Saved data entries
==========
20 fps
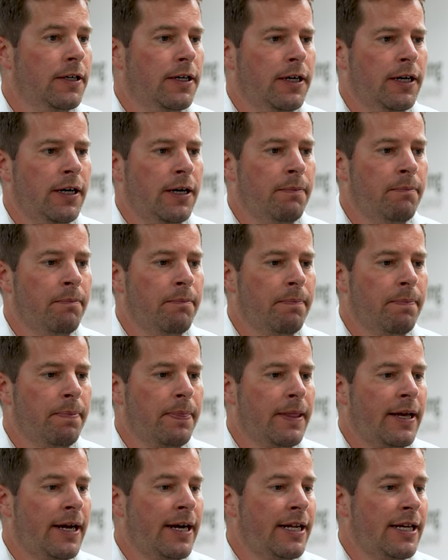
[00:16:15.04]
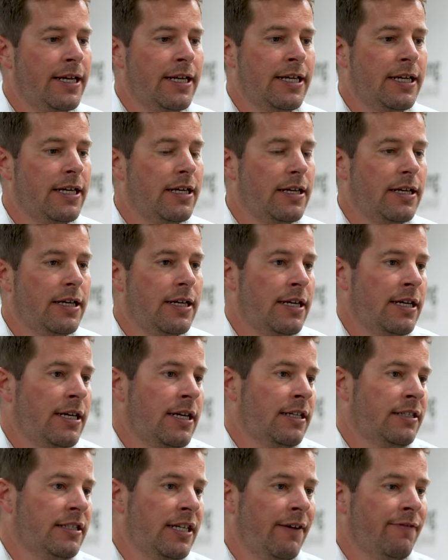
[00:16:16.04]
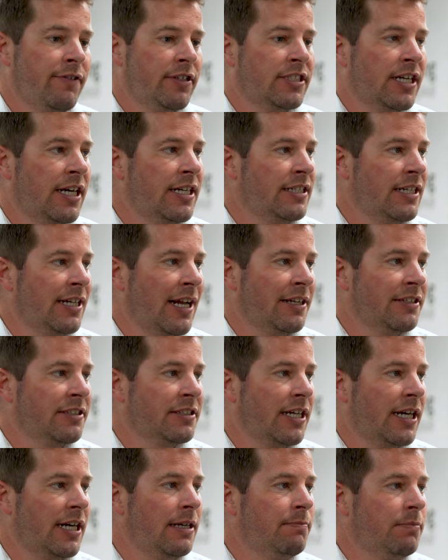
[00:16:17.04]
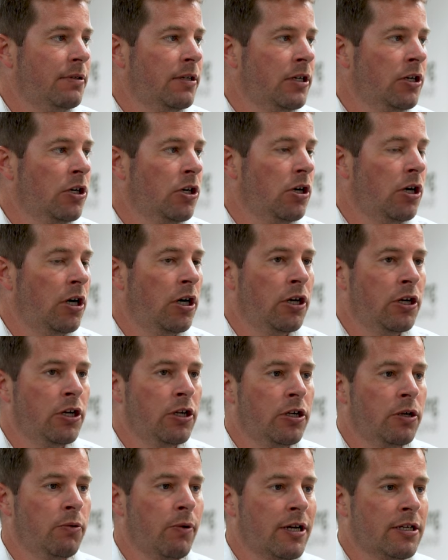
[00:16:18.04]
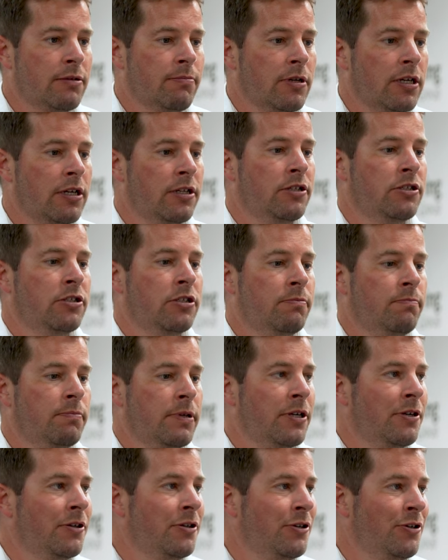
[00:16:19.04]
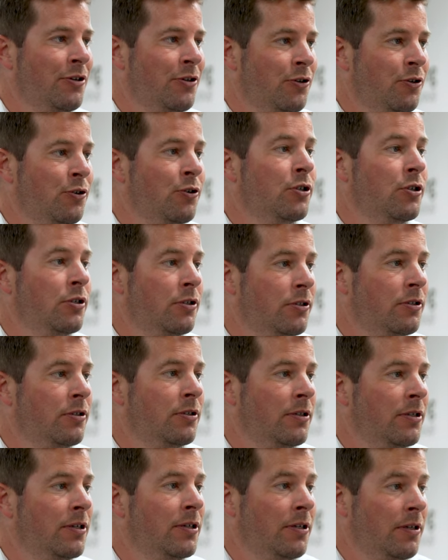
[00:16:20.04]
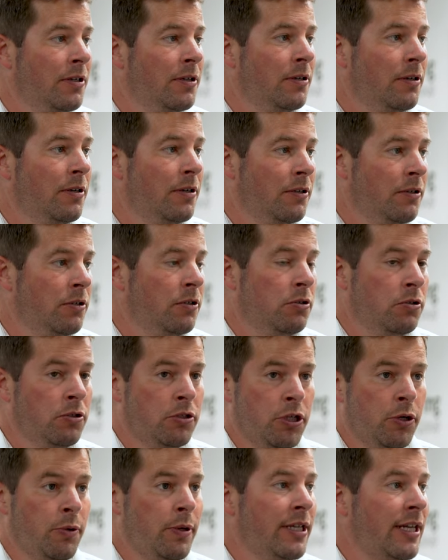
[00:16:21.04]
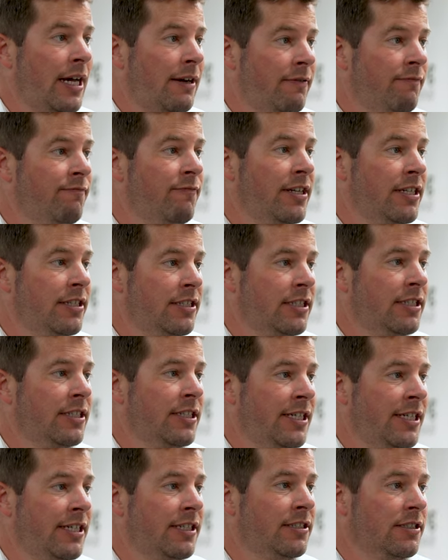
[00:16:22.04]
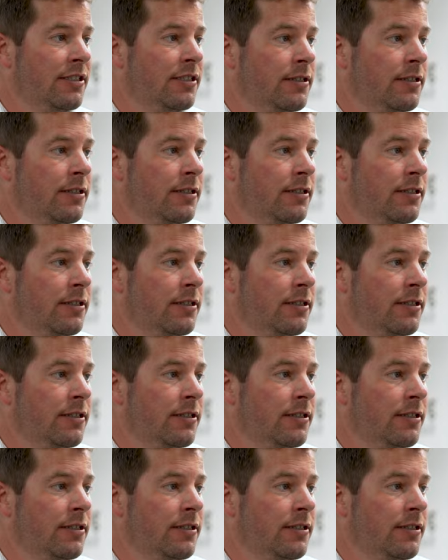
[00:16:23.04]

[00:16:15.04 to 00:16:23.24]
And it's an ever-changing landscape, and the West Midlands has been good at doing that in recent years.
==========
• [TASK TO CARRY OUT]:
Leaving the pictures out, give back each line above exactly.

• [SOLUTION TO THE EXERCISE]:
20 fps
[00:16:15.04]
[00:16:16.04]
[00:16:17.04]
[00:16:18.04]
[00:16:19.04]
[00:16:20.04]
[00:16:21.04]
[00:16:22.04]
[00:16:23.04]

[00:16:15.04 to 00:16:23.24]
And it's an ever-changing landscape, and the West Midlands has been good at doing that in recent years.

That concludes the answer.